1. Cramming too much information into a first encounter. Past relationship admissions, lists of hobbies, anecdotes about your great aunt Mary. No need to bring up extended family when making a first impression.
2. Being overly sexual right off the bat. The word “tantric” shouldn’t come up in the first 10 minutes if you’re going for a long term relationship. Yeah, I know, your cousin met someone at a bar and all they had in common was the mind-blowing sex and now they’re happily married. Ever happiness to them. But, like, no.
3. Assuming someone will understand you like them just because you’re overly friendly. Unless you’re going for a Cindy-Lou-Who-level seduction tactic, this isn’t working for you.
4. Assuming someone will understand you like them just because you’re overly mean. If you have a sarcastic retort for their every comment, maybe they’ll realize you like them! But maybe they’ll assume you hate them.
5. Lying about something you can’t talk your way out of. A white lie like, “yeah, I listen to them all the time” is fine, especially if it gets you out of listening to 4 Vampire Weekend albums for your “musical education.” But lying about your neighborhood, so you have an excuse to walk home with them, will eventually catch up to you.
6. Nervous giggles. Laughing at someone’s jokes is flattering, but not being able to get a sentence out because you’re overcome is less endearing.
7. Drunk giggles. Avoid them. See also: Drunk chuckles, drunk slurs, drunk falling off a chair and hoping no one noticed.
8. Oversharing, especially in terms of past relationships, and what you’re looking for currently. It’s one thing to be clear about what you’re looking for, so you’re not wasting your time. But you’re not obligated to broadcast whether you’re looking for a life partner, a one night stand or something in between.
9. Mentioning how hot you are. Confidence can be sexy, but pointing out your best attributes is redundant because they’ve already noticed and don’t need you to drive the point home.
10. Hoping they’ll change their mind if they aren’t initially interested and/or volunteering yourself as their backup plan. If you don’t get a job, it’s perfectly reasonable to respond saying, “Thanks so much, please keep me in mind in the future.” Dating isn’t like that.
11. Exclusively flirting on social media: Excessive favoriting and RTing isn’t construed as interest, it’s just annoyingly thirsty. Liking someone’s Facebook picture to remind them to respond to your text only yields a return on investment 50% of the time and isn’t worth the amount of anxiety it produces.
12. Getting too handsy, too fast – any sort of lower back caressing, casual boob grazes or an inner thigh approach – isn’t appropriate if they haven’t agreed to go home with you yet.
14. Excusing yourself, so as not to appear overeager, and then desperately trying to catch their eye. If you’re craning your neck just to secure an eyelock moment, you’re working too hard for your supper.
15. Trying to force a ~deep connection~ early on. Matching your horoscopes or divulging stories from your childhood can wait.
16. Pairing up for a drinking game because there’s nothing better to do.
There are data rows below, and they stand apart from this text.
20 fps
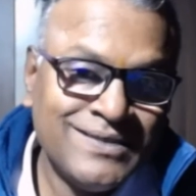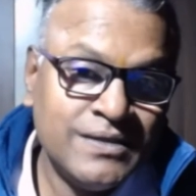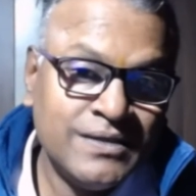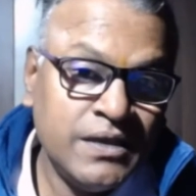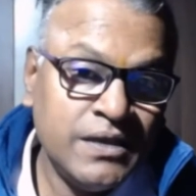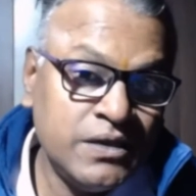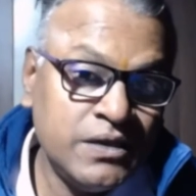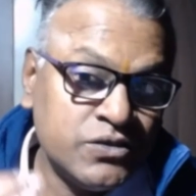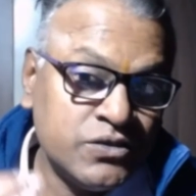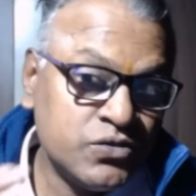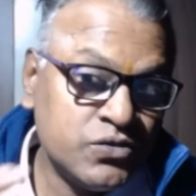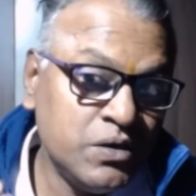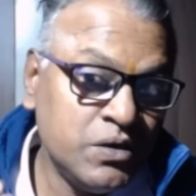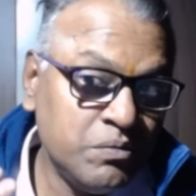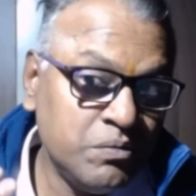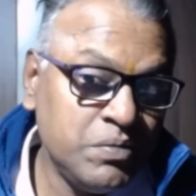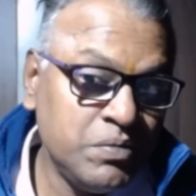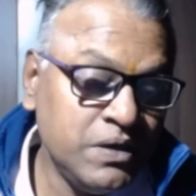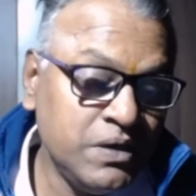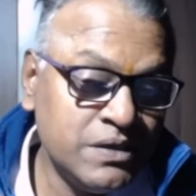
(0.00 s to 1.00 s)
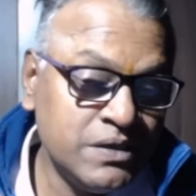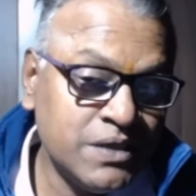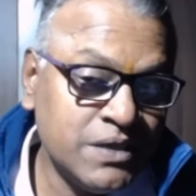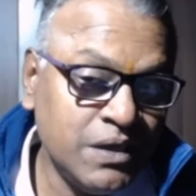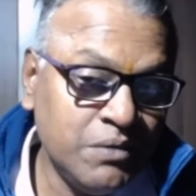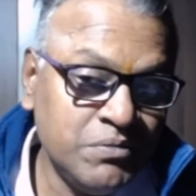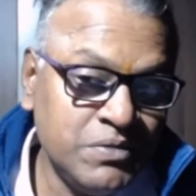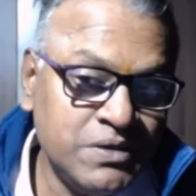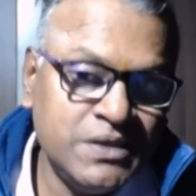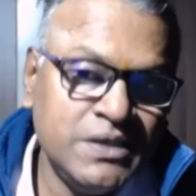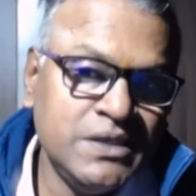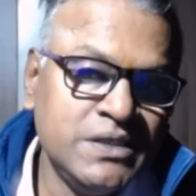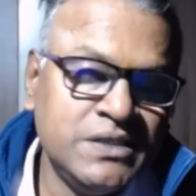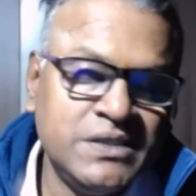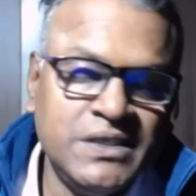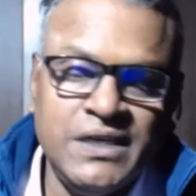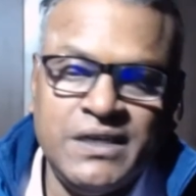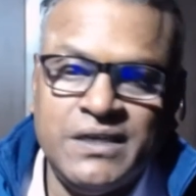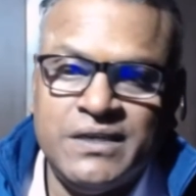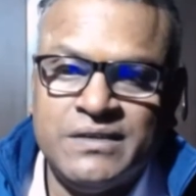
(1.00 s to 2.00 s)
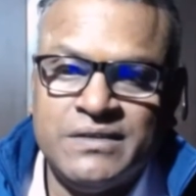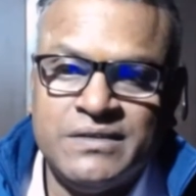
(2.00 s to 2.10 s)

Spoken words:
There should be some teaching.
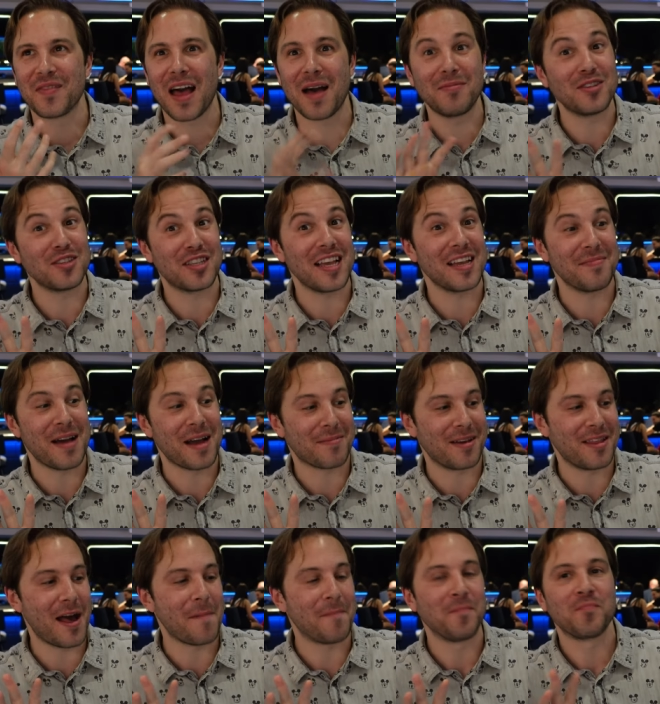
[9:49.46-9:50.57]
I'm just taken back by
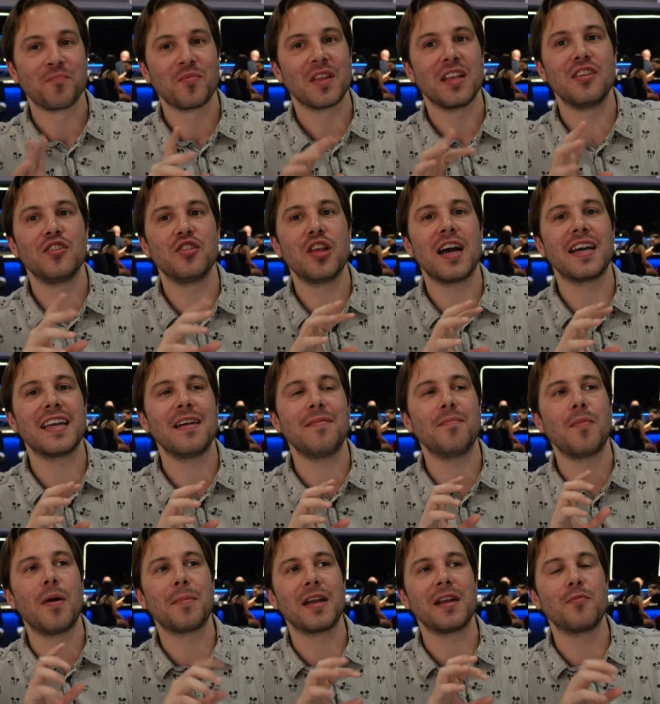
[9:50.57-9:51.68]
that. I'm
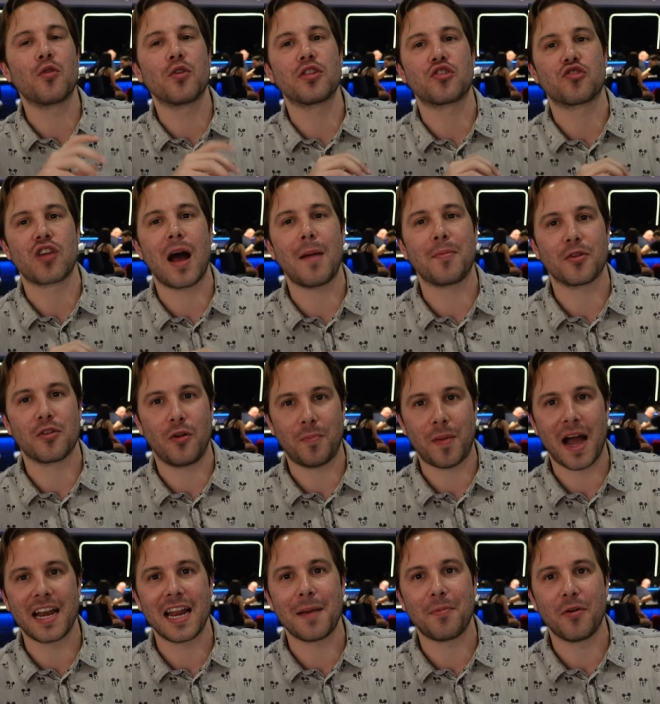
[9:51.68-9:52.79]
getting more of the tropical
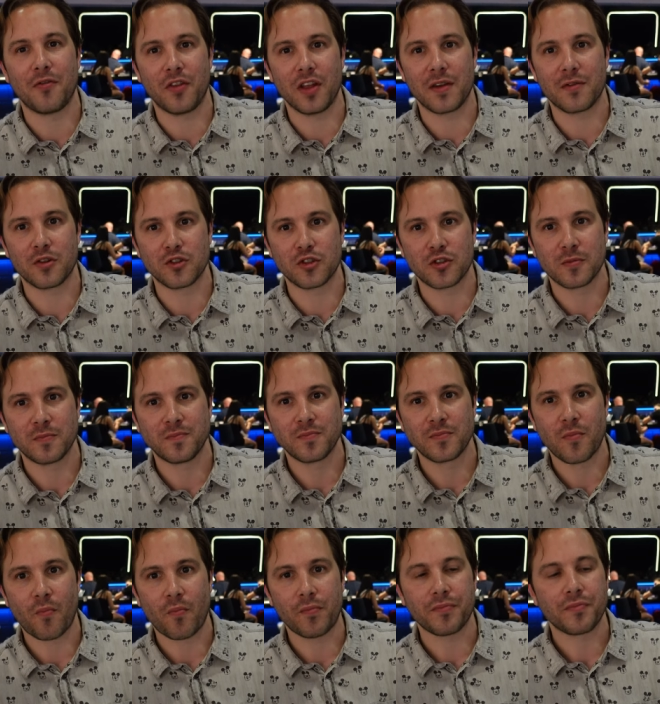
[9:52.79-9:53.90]
pineapple flavors.
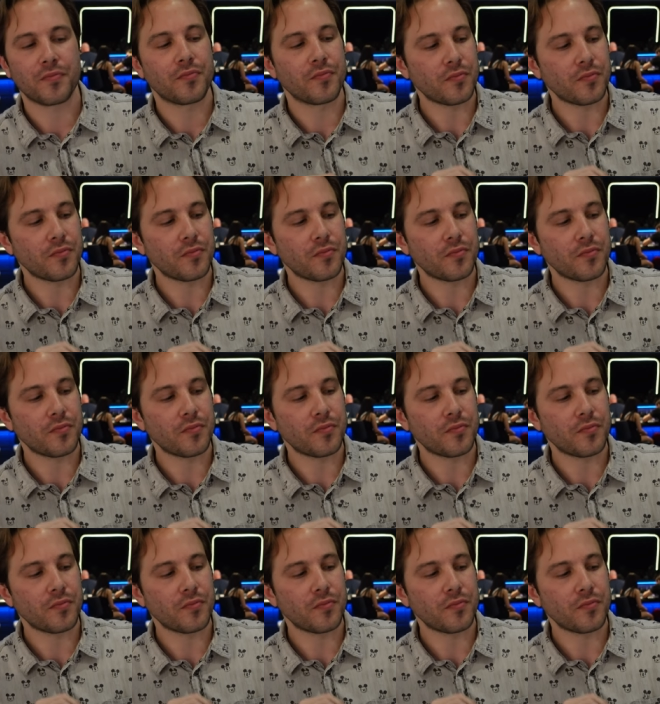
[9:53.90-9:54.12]
Really?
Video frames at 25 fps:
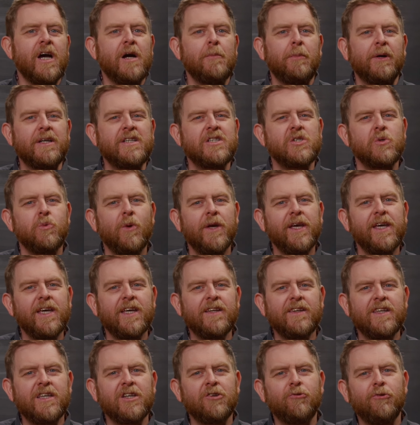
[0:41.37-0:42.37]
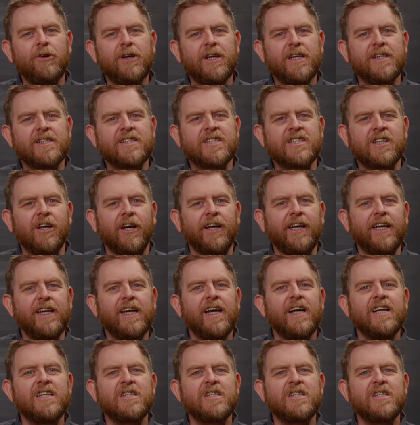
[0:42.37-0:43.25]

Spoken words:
by tweaking the ingredients slightly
No healthy relationship has ever started with a desperate game of “Up the river, down the river.”
17. Trying to lure someone into talking to you by aggressively ignoring them all night.
18. Exposing your inner theatre major/stand up comedian. You can be quippy and hilarious in conversation, but they don’t want to become your audience. They don’t need 20 jokes thrown at them in a row, nor do they need to hear every detail about the time you were in Spring Awakening.
19. Identifying yourself as too many highly specific “types”, most of which are contradictory. Of course there are girly girls who love sports and bros who are sensitive and wear rimmed glasses, but you are not a one size fits all person. You can’t relate to everyone on every level, nor can you be everyone’s type.
20. Referencing all the people who are interested in you (real or made up).
21. Forgetting to listen to the other person because you’re too nervous, too busy imagining them without clothes on, or just bored listening to their drug usage repertoire which sounds shockingly similar to Leo DiCaprio’s character in Wolf of Wall Street. You need to listen if you’re going to ~engage~ or be able to say something when they stop speaking.
22. Sending nude pics prematurely.
23. Rejecting yourself before they’ve even had a chance to reject you. Asking someone out by saying, “I know you’d never be interested” or, “You probably have better things to do,” puts words in their mouth and makes them look desperate if they say yes.
24. Poorly gauging the vibe, or the person you’re flirting with. Be yourself, of course, but maybe don’t tell them what house you were sorted into on Pottermore unless the occasion calls for it.
25. Trying to be aloof via text, to the extent that you aren’t making sense and are simply not answering even their most direct questions. Or worse, taking so long to respond that they end up writing you off completely.